What was HBO Max thinking? 3 experts decode the rebrand blunder of the year

 

By Elissaveta M. Brandon

About a month ago, the media conglomerate Warner Bros. Discovery dropped a bombshell: Only three years after launching HBO Max, the streaming service would undergo a total overhaul. HBO Max would become Max, the platform would gain a new tagline, and its signature purple logo would be replaced by a deeply unoriginal blue.

Max made its debut this week, with the logo set in a new typeface called Max Sans, and an almost too-ridiculous-to-believe tagline that reads, “The one to watch.”

What was HBO Max thinking? 3 experts decode the rebrand blunder of the year | DeviceDaily.com
[Image: Warner Bros. Discovery]

Unsurprisingly, the internet was fairly united in its opinion: “This HBO max rebrand reeks of someone super senior having a terrible idea that nobody had the courage to tell them was terrible,” one person wrote on Twitter. “How to lose your brand identity in one move,” wrote another.

But what do the actual branding experts think? Did Warner Bros. Discovery throw years of hard-earned prestige down the drain? Or is there a method to the madness? We asked branding gurus to weigh in and, perhaps unexpectedly, they were torn.

[Images: Warner Bros. Discovery]

Opinion #1: HBO screwed up, big-time

“I am completely bewildered by the HBO Max rebrand,” says Debbie Millman, a designer, brand consultant, and host of the Design Matters podcast. “HBO took four decades of prestige and casually tossed it all into a dumpster, lit a match, and cheered as it burned.”

Indeed, the cable television company launched in 1972 and is today the country’s longest continuously operating subscription television service. Over those years, it has come to be associated with hit movies, sports events, and TV shows like The Sopranos, Game of Thrones, and Succession. The name HBO was synonymous with quality, so why give it up?

For Millman, there is no rationale whatsoever. “It is simply a disaster that never, ever should have happened. Brand mistake of the decade, and we’re only three years in.”

 

But there’s an official reason. Patrizio Spagnoletto, Warner Bros. Discovery’s global chief marketing officer of streaming, told AdAge that the company needed to widen its tent. “By moving to Max, we wanted to clearly signal a change in the broadening and the breadth of the content, though the quality stays the same,” he said.

Max will offer more than 35,000 hours of programming—that’s more than double what was available via HBO Max. The company also says the platform will have a smoother video playback experience, and a simplified navigation that might just fix some of its UX sins.
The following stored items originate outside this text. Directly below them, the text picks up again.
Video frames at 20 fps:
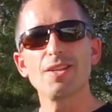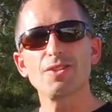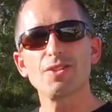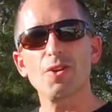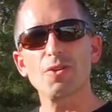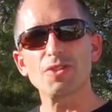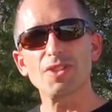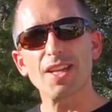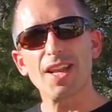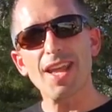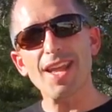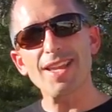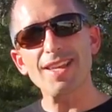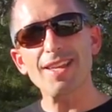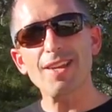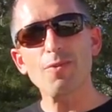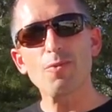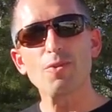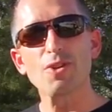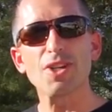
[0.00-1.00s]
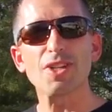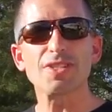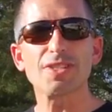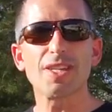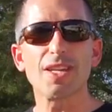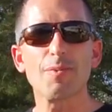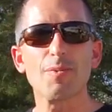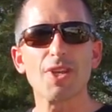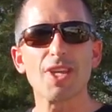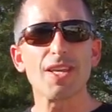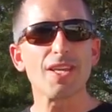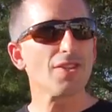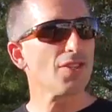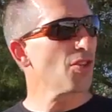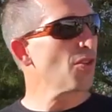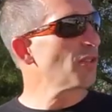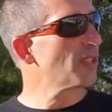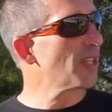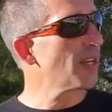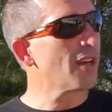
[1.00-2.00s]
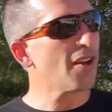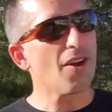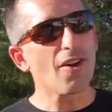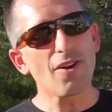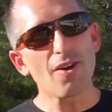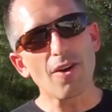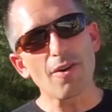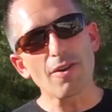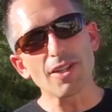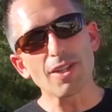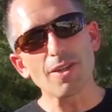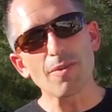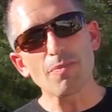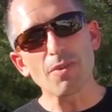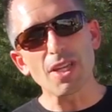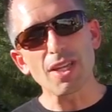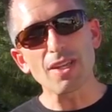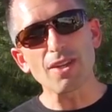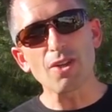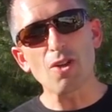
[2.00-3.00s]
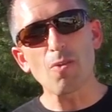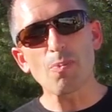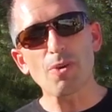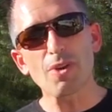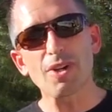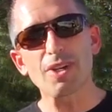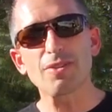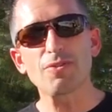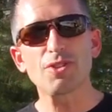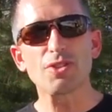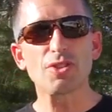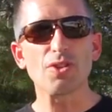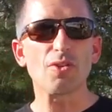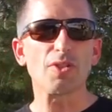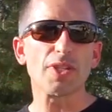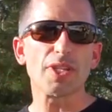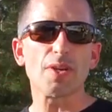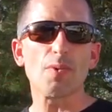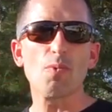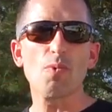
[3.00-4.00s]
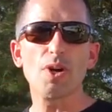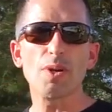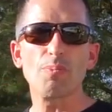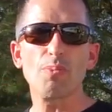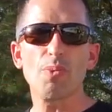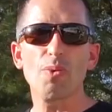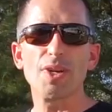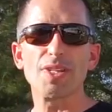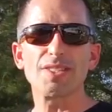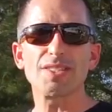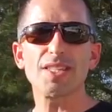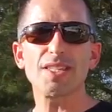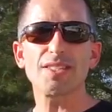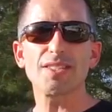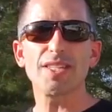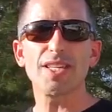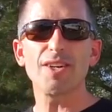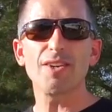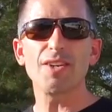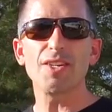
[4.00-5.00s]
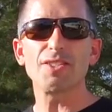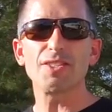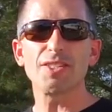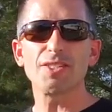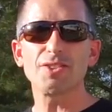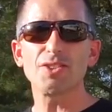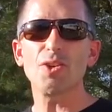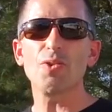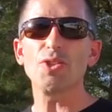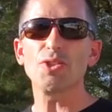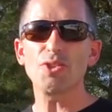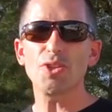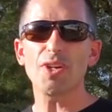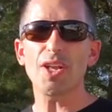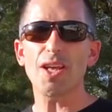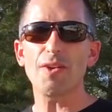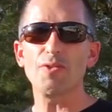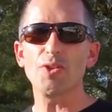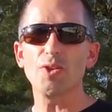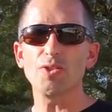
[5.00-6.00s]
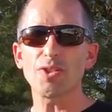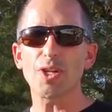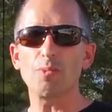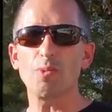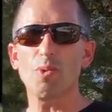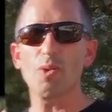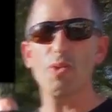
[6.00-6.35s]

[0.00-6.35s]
So today we're just going to be using it on our little Mini Cooper, which is only a 1.6 liter engine, so it should have no trouble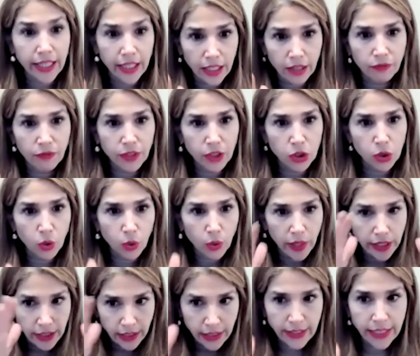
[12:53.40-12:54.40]
an
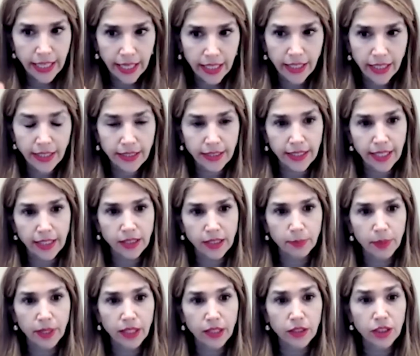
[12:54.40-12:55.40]
inventory, to take an
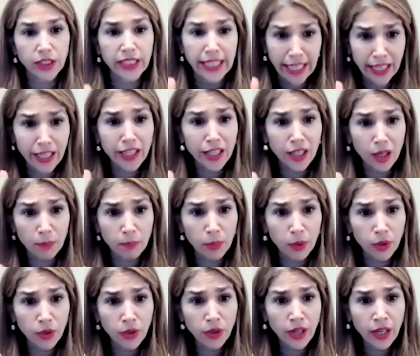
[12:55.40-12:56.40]
assessment, to get a
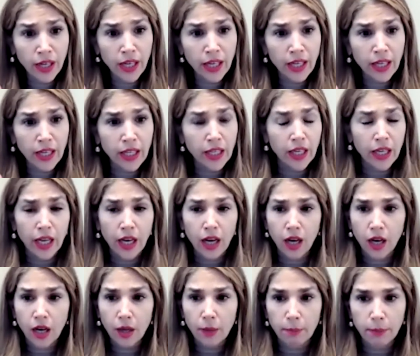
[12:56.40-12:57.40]
number.
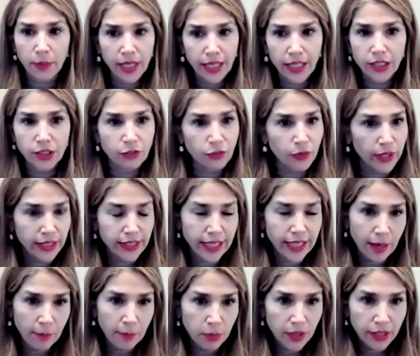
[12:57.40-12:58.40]
Right. Because, for
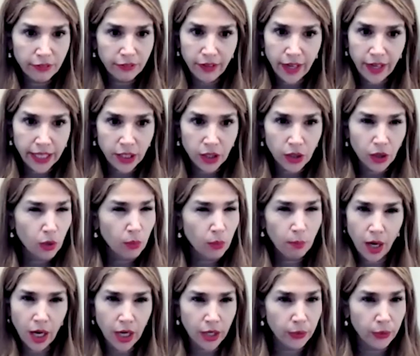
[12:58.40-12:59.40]
example, if I know
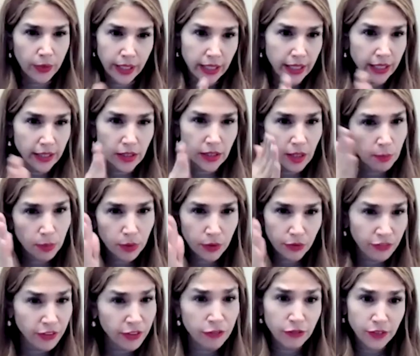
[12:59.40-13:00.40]
moderate is number
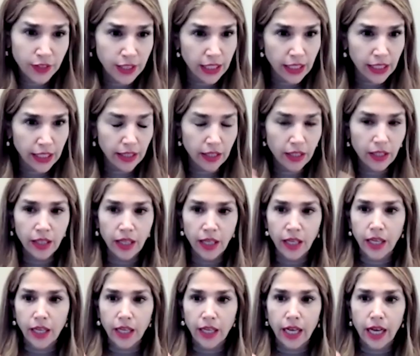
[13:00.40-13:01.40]
15,
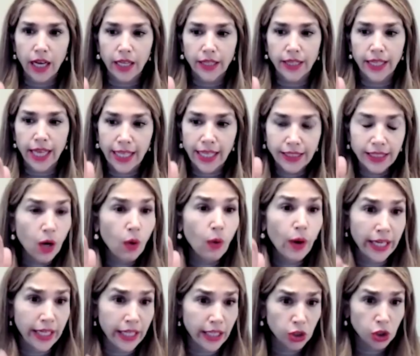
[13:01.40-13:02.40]
that's how
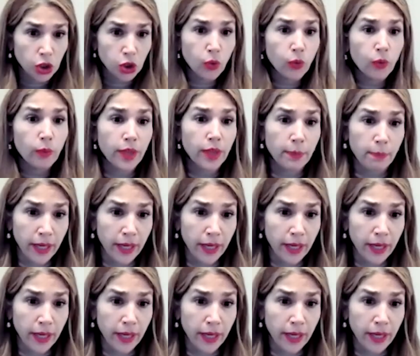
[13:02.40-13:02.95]
I can show the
The problem is, the word Max isn’t exactly memorable. “Max is not distinguishing or sticky,” says Lynn Haviland, a brand strategist and naming specialist. “In fact, it’s generic and used ubiquitously, usually as a sub-brand to differentiate between a line of products or services as it was with HBO Max,” she adds, in reference to HBO Go and HBO Now. “Max is certainly more of a mass-market kind of name but doesn’t bring much else to the brand.”

[Image: Warner Bros. Discovery]

Opinion #2: HBO crushed it

But this is precisely the question at play: What is the HBO brand? Is it tied to the word HBO, or can it stand on its own? According to Brian Collins, cofounder of brand consultancy Collins, HBO has built its cachet from the string of quality shows it has aired over the years. Sure, HBO pioneered free previews and same-day blockbuster releases. And sure, it was the first channel to stream by satellite, but “it is not, not, not what caused people to fall in love with them,” he says.

What did, he contends, were celebrated shows like The Sopranos, Euphoria, and John Oliver’s Last Week Tonight, which placed HBO at the heart of the cultural zeitgeist. “Remember: HBO stood for Home Box Office. So it’s the show they give their audience the ticket to that counts,” Collins says. “People keep returning to brands for years, if not generations, because of their enduring promise of a specific, relevant quality.”

As such, all Max has to do is continue to deliver knockout storytelling—and the audience will follow along. “Me? I’m already there,” Collins says. “Yes, I would have kept the purple. It was differentiating. And that’s important in a look-alike landscape. But you can make up for it, Max. Just make more Boardwalk Empire, please. And put Bugs Bunny back on.”